All non-material entities exposed to risks with an extent that is deemed to be low from a Group perspective, are included in the Group-wide ICS as part of a simplified and standardized process. These entities must submit an annual self-declaration, based on a control risk catalog, on the maturity of the implemented controls and a statement on the effectiveness of the ICS in their entity. Internal Audit regularly reviews these self-declarations in a risk-oriented way. The ICS Steering Committee, the Board of Management, and the Audit Committee are informed at least once a year about the results of the self-assessments.

For information on the accounting-related internal control system, please refer to the section “Accounting-related internal control system.”

Risk and opportunity management system

Our risk and opportunity management system is based on the globally applicable risk management standard ISO 31000 “Risk management – Principles and guidelines.” It serves as a guide for internationally recognized risk management systems. A risk and opportunity management system is necessary from both a business point of view and on the basis of laws and regulations, in particular § 91 (2) and (3) of the German Stock Corporation Act (Aktiengesetz – AktG). Our risk and opportunity management system is organized on a decentralized basis. The Group Risk Governance unit defines the Group-wide methods, including the associated reporting system, and the segments are integrated via their own risk and opportunity management. The relevant owners in each of the segments are responsible for identifying, assessing, and continuously monitoring risks. This is also at the core of our risk culture, which includes the motto “Everyone is a risk manager.” In other words, every individual takes responsibility for their risks.

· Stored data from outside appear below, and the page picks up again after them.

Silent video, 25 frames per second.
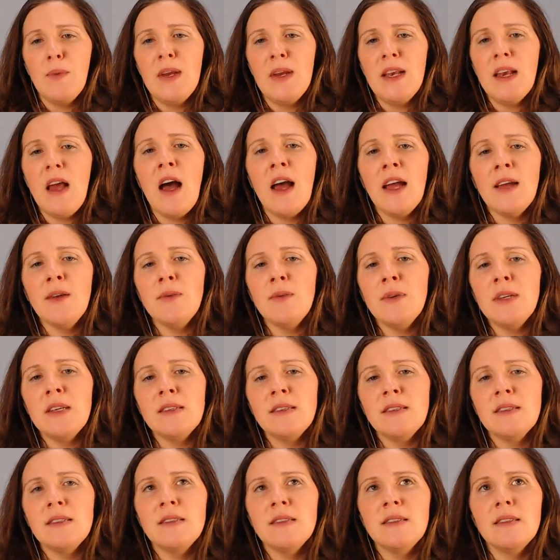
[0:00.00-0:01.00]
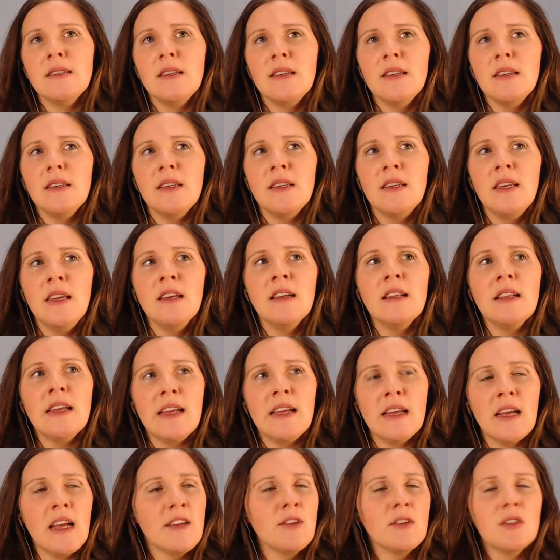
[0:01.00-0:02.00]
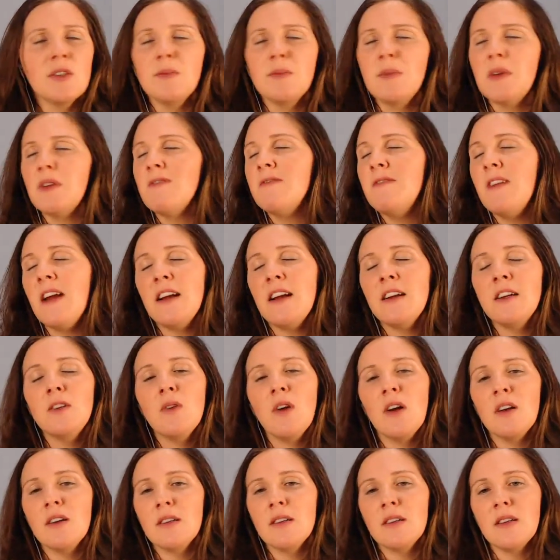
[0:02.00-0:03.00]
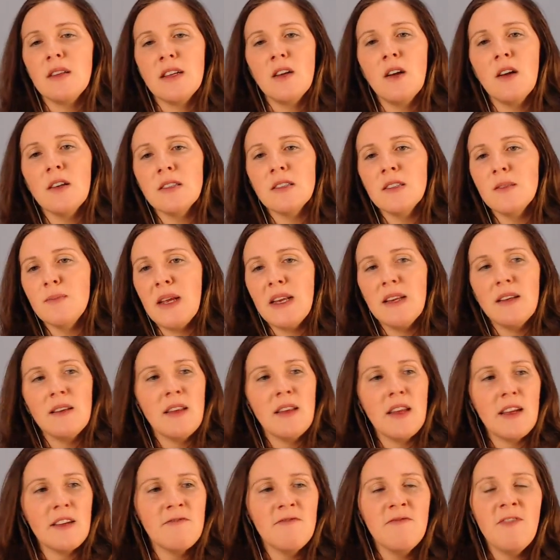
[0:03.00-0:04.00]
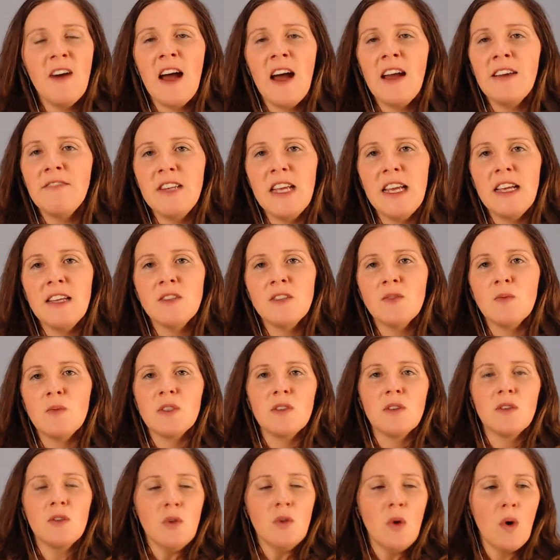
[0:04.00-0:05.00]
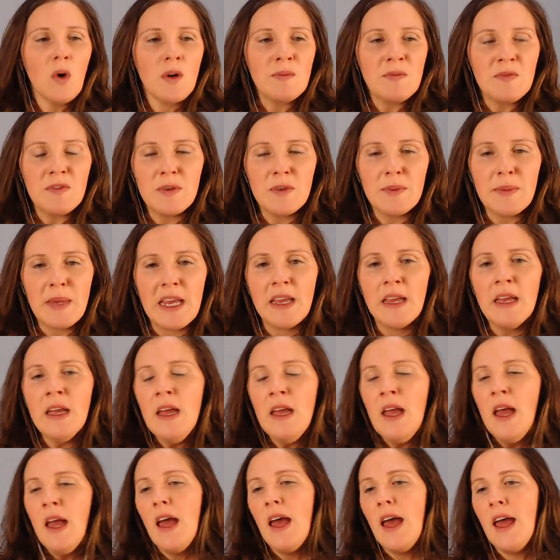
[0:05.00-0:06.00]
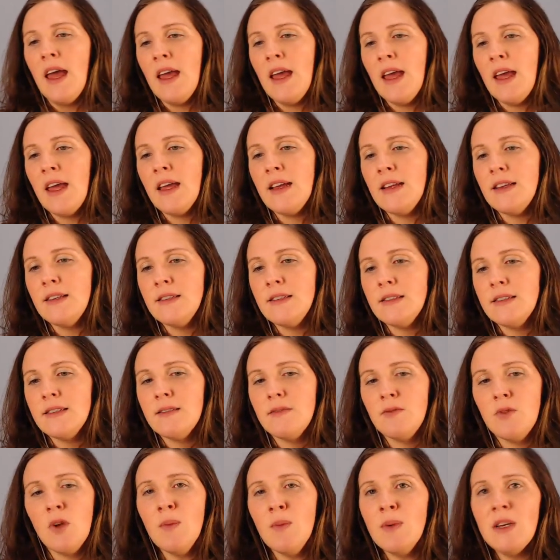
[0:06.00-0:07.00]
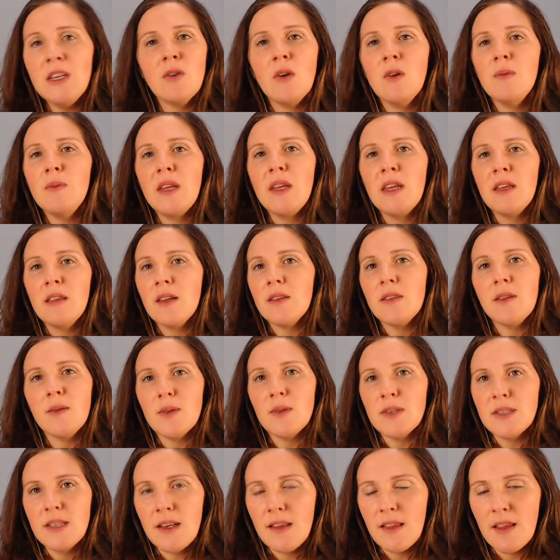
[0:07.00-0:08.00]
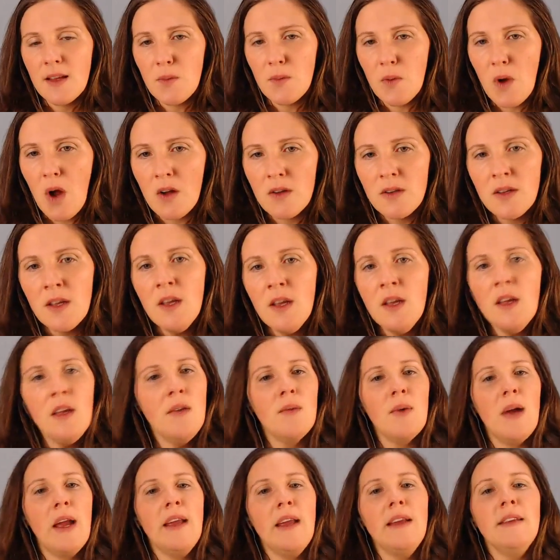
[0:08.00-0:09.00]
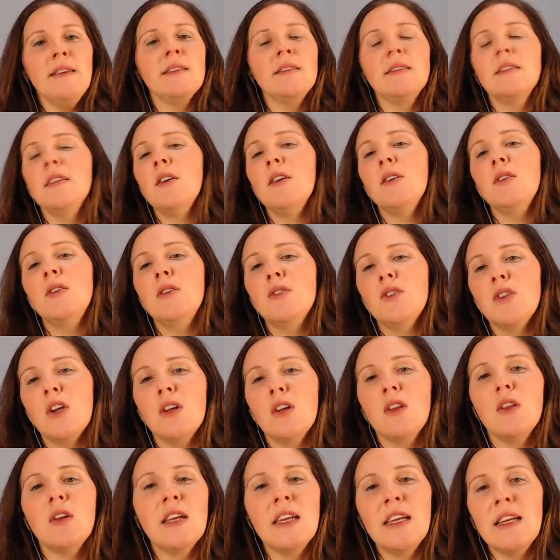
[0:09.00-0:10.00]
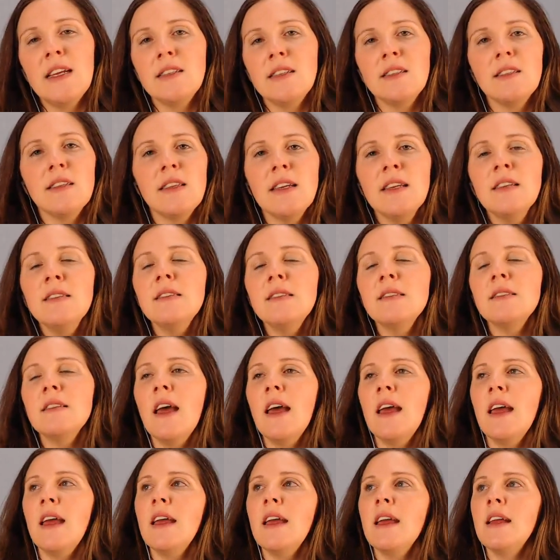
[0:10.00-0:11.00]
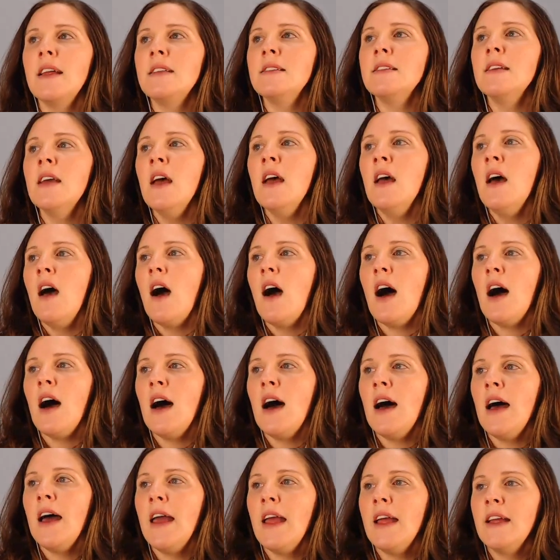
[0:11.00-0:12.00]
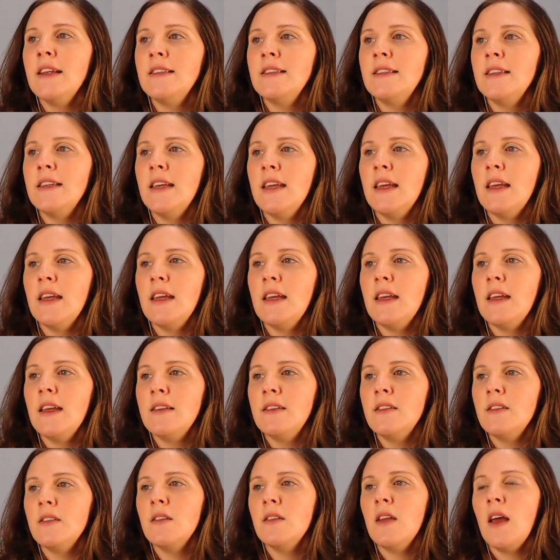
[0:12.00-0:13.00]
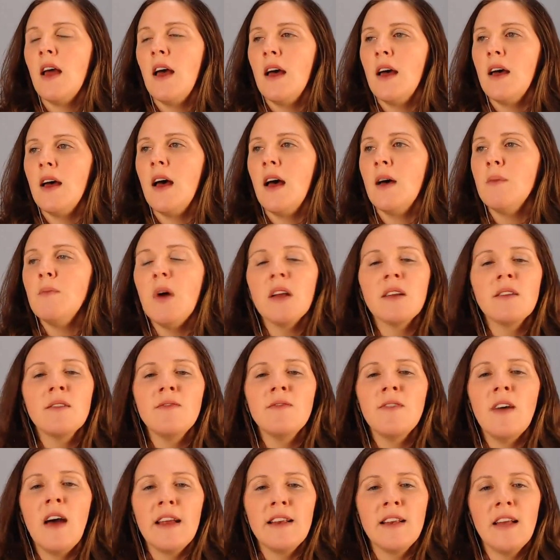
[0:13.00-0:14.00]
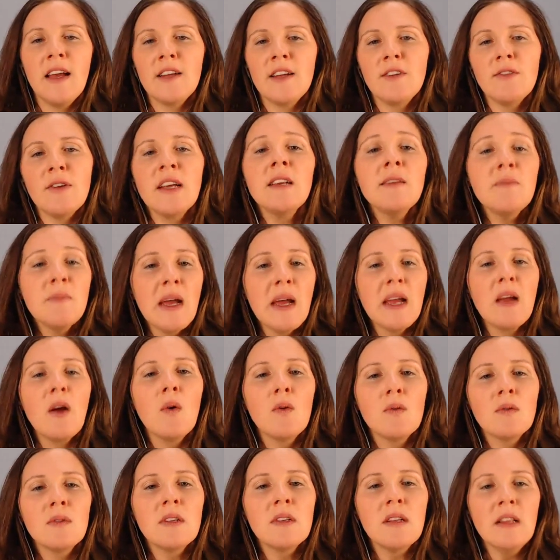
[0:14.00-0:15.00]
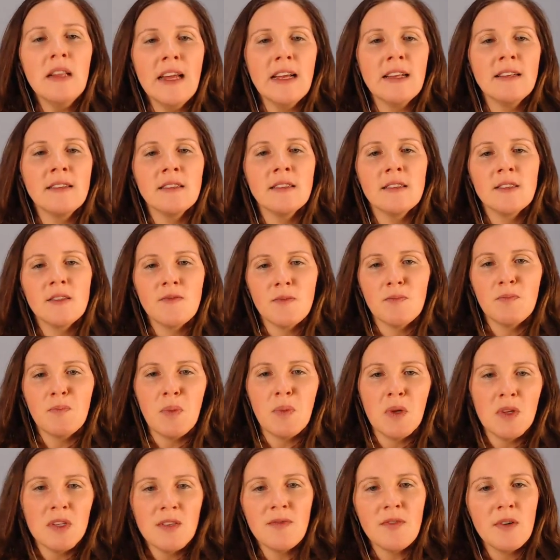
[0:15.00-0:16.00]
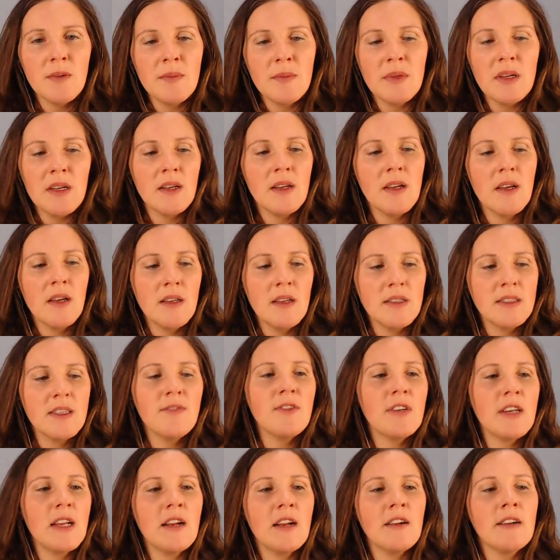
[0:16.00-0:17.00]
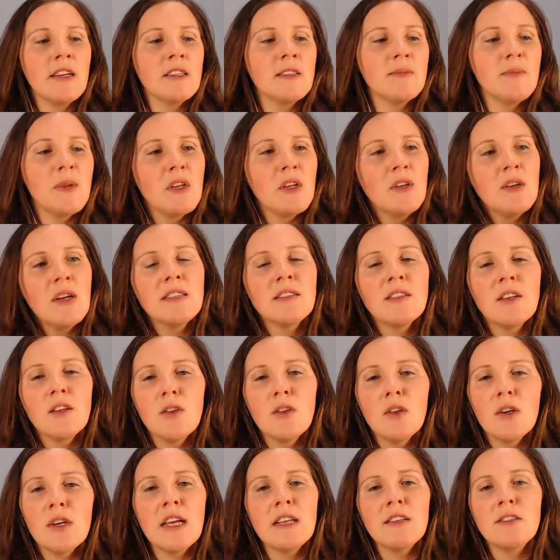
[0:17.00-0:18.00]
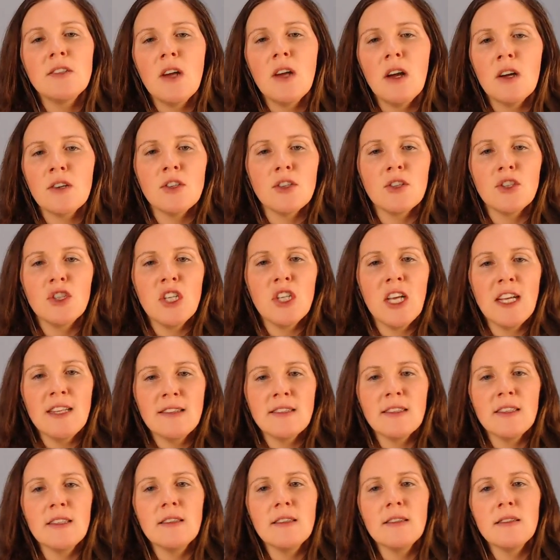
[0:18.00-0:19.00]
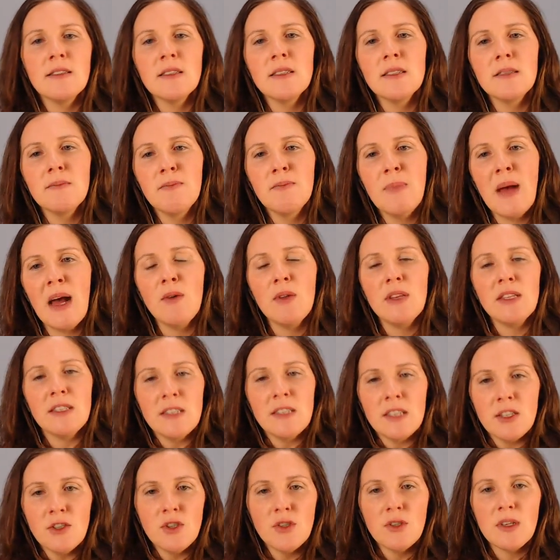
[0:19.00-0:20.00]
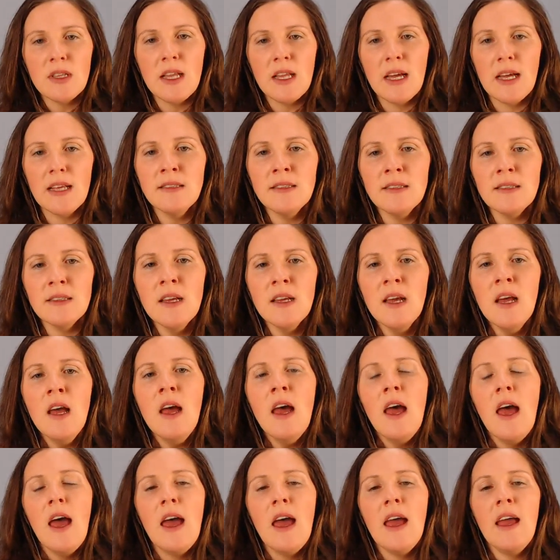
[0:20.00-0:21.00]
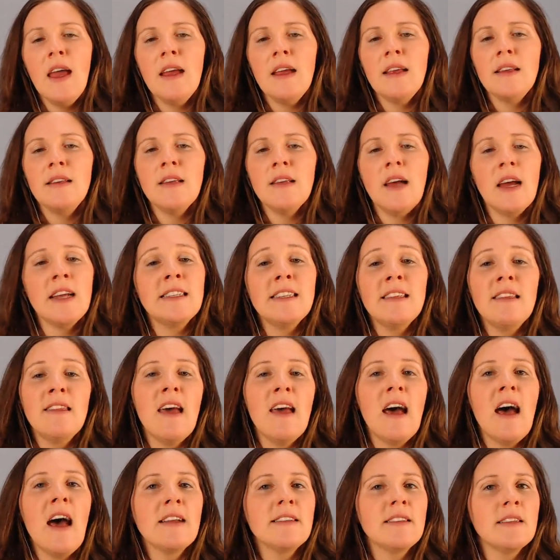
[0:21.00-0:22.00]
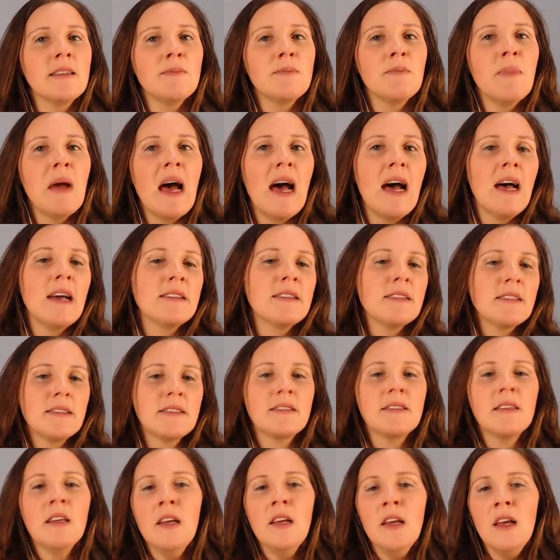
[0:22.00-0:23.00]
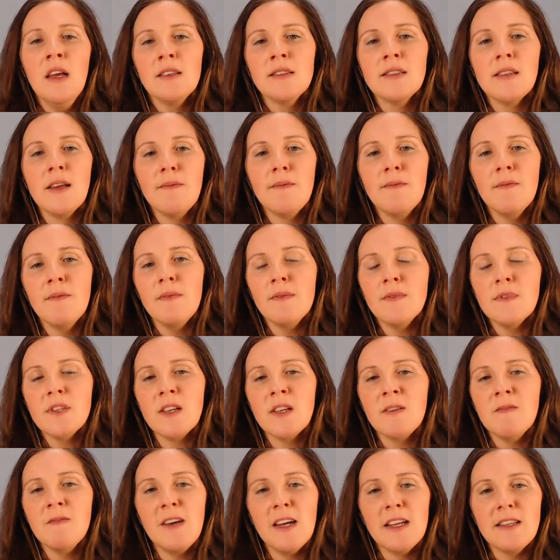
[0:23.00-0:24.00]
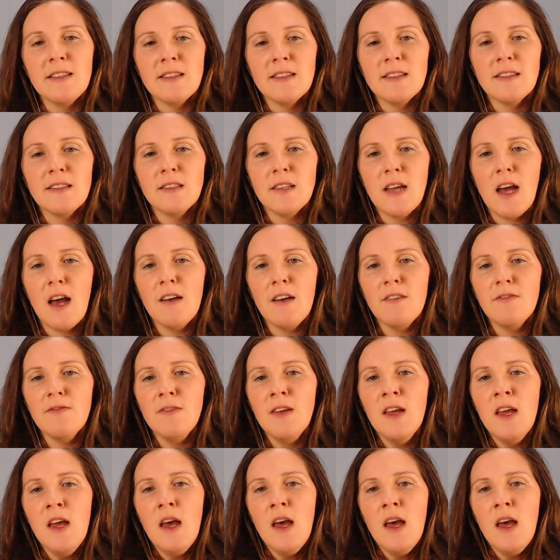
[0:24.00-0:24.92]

When I was healing, I used to be very chronically constipated. Like 5 days was the norm for me, and nobody told me that there was anything wrong, right, until you start looking into this. And I did I created my own cleanse, pulled it from different areas, but you guys can look at Dr. Jensen's bowel and tissue cleanse, and I did that and passed some fun stuff.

For further information on the risk and opportunity management system, please refer to the section “Risk and opportunity management system.”

Compliance management system

Our compliance culture is a key component for corporate governance based on integrity and respect. We have expressed our Group-wide commitment to complying with ethical principles and both legal and statutory requirements. We have incorporated this pledge in our Guiding Principles and our Code of Conduct.

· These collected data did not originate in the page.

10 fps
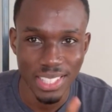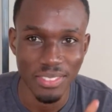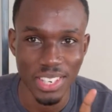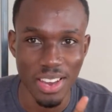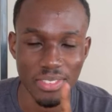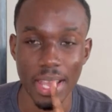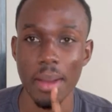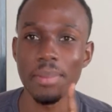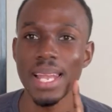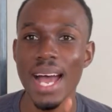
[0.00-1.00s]
let me not
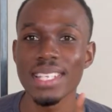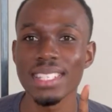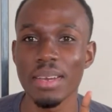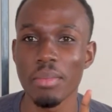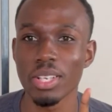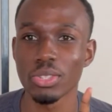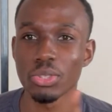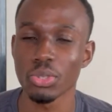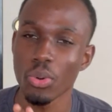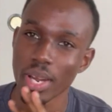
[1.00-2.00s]
forget, plastic
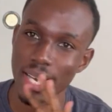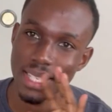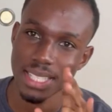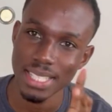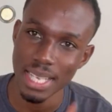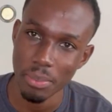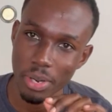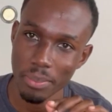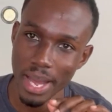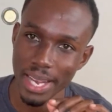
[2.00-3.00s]
bottles go in a
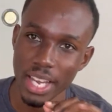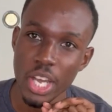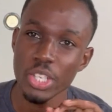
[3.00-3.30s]
separate bag.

We implemented a compliance management system with the aim of minimizing risks arising from systematic infringements of legal or ethical standards that could result in regulatory or criminal liability on the part of the Company, its executive body members, or employees, or result in a significant loss of reputation. In particular, when we established the compliance management system to prevent corruption, we used the Principles for the Proper Performance of Reasonable Assurance Engagements Relating to Compliance Management Systems laid down in IDW Assurance Standard 980 as a basis. The Board of Management considers its overall responsibility for compliance as a key leadership task. Our Chief Compliance Officer is responsible for the design and management of the compliance management system. Compliance officers implement the compliance management system and our compliance goals locally at the level of our operating segments and national companies.

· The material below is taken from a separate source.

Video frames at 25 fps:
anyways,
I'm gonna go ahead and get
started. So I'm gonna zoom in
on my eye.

For further information on the compliance management system, please refer to “Aspect 5: Fighting corruption” in the section “Combined non-financial statement.”

Statement of effectiveness

Based on regular discussions about the internal control system and the risk and opportunity management system, including the Group risk report and the ICS report, the Board of Management is not aware of any circumstances as of the date of preparation of the combined management report which contradict the appropriateness and effectiveness of these systems in their entirety. In addition, at the end of 2022/start of 2023, an external audit of risk and opportunity management was carried out in accordance with IDW Auditing Standard 981. Based on the information currently available, this audit did not uncover any reasons that cast doubt on the appropriateness or effectiveness.

a aInformation in this section is information extraneous to the management report as explained in the section “Introductory remarks.”